The Wrongful Trading Trade-Off

Does it not remain rather undesirable in continuing to trade for a company to accept credit and take on liabilities that they have no reasonable prospect of discharging, whenever such an event arises?

We cannot see any justification for a company shifting a loss onto another company save if indeed there has been full and frank disclosure of such a prospect arising and with prior agreement.

Of course, the company causing such a loss may well plead that there was never any intention to cause a loss but the requirement to avoid it however arises when someone ought to have known that it was an inevitability.

The Government says that it is looking to provide businesses with a breathing space to keep their employees and their companies going. Does that mean we should sanction wrongful acts?

Suspension of Wrongful Trading is conceivably undesirable because firstly, a wrongful act arguably should not be suspended – as a matter of principle. It may risk perception of affording a rogue trader the conceivable right to roam unchecked and unfettered – at least during the period of the suspension. What message does it send out to Directors?

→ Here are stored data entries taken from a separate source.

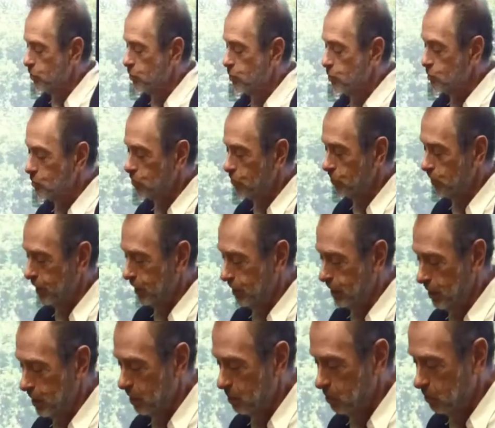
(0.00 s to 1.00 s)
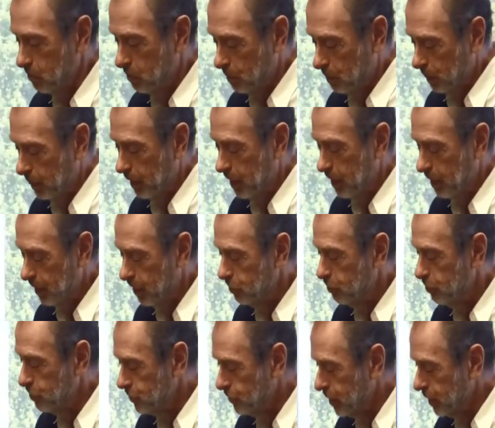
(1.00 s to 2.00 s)
which was pretty
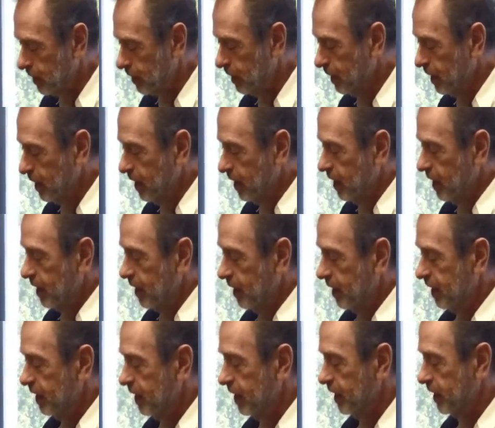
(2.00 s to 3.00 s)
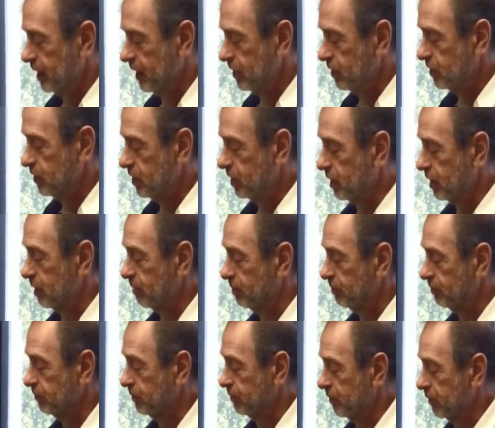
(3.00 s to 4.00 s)
interesting, and it's
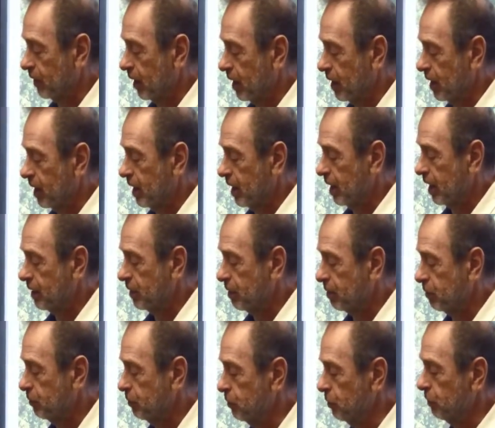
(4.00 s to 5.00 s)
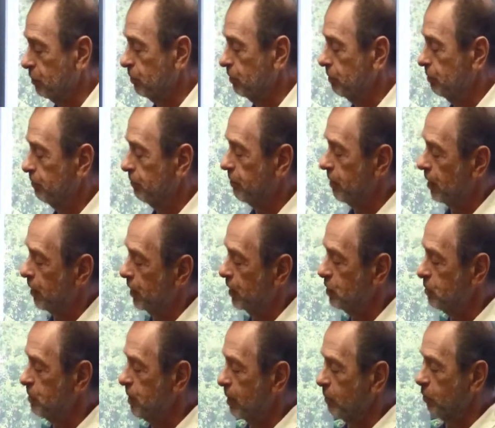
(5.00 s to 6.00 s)
through
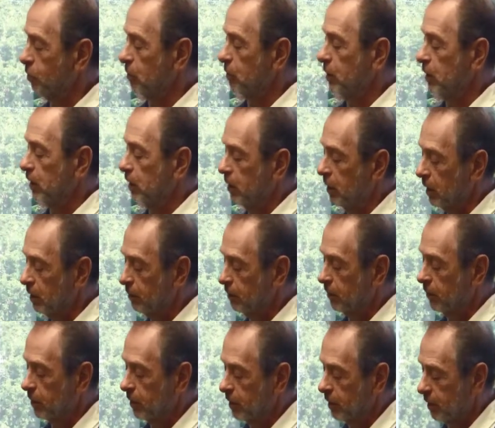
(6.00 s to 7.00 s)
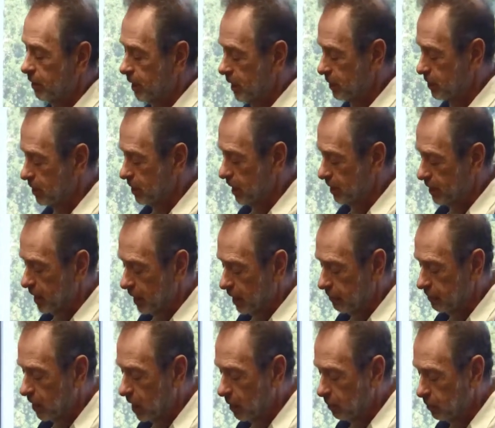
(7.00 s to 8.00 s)
various memorabilia that
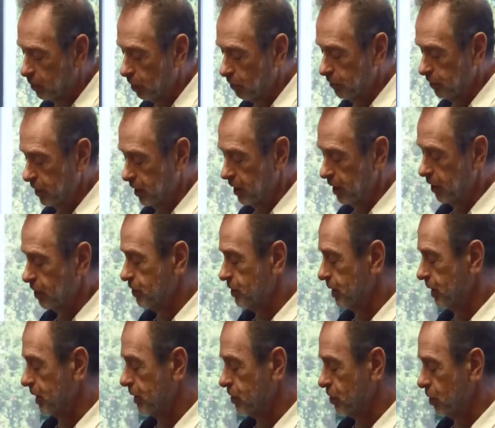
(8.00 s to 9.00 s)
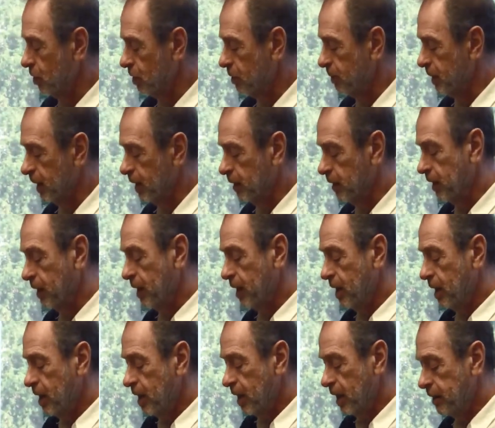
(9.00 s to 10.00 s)
I've kept over the years that I talk about.
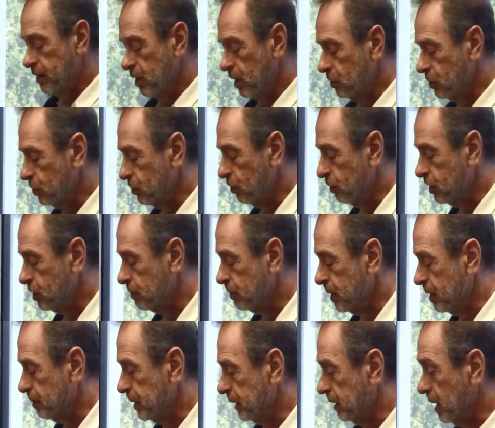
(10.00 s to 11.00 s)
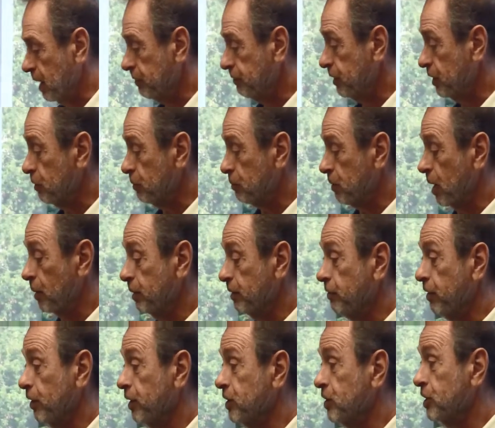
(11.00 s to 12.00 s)
I tell stories about my life that are probably
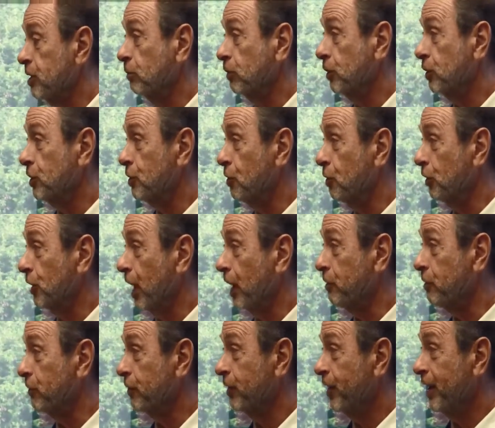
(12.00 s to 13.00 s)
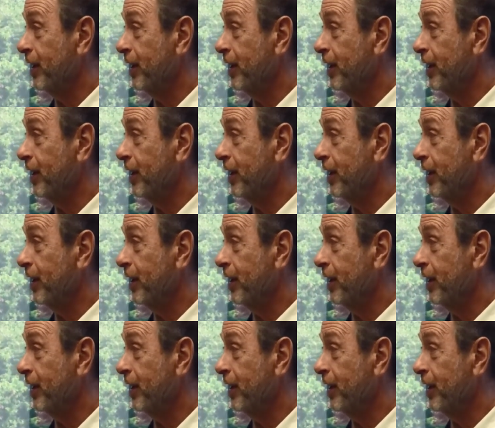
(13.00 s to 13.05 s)
very similar to your life.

The creditor who suffers due to the conduct of a Director who ought to have stopped trading sooner would rightfully feel aggrieved save if he was compensated by the government expeditiously. If it was to go further and then subsequently cause the customer’s business to fold also, then the Government will through its own policy be at risk of not only sanctioning a wrong but also through doing so, it risks making a problem worse. It risks the prospect of passing a parcel of debt around. In doing so there could be businesses that are hit much later down the chain that might not be in a position to take advantage of the wrongful trading suspension.

Secondly, it actually does not appear to create a breathing space by safeguarding jobs or companies; it merely reduces a liability which may arise. The rationale for that proposition is that suspension of Wrongful Trading from a particular date is not suspension of Wrongful Trading per se. It is inherent that liquidation is inevitable for Wrongful Trading to arise in the first place so it is axiomatic it does nothing more than put off the inevitable. It is perhaps ironic that Wrongful Trading as a provision is one rooted in avoidance of putting off the inevitable.


The question is should we sanction the consequences of a wrongful act to seek to alleviate the current economic pressures by making it permissible for someone to cause loss to another?

Does that not send the wrong signals out to the business community? Does that not infringe the cardinal principle that a wrong ought to have a remedy?

If the Government wanted to relieve some of the symptoms of its Coronavirus policy for businesses, then rather than a suspension of Wrongful Trading there are many options available to it besides sanctioning of the wrongful act on another.

It is worth perhaps remembering that Wrongful Trading was put on the statute book to deal with a very real problem that was considered inherently undesirable which other laws did not adequately address due to the very high threshold for Fraudulent Trading.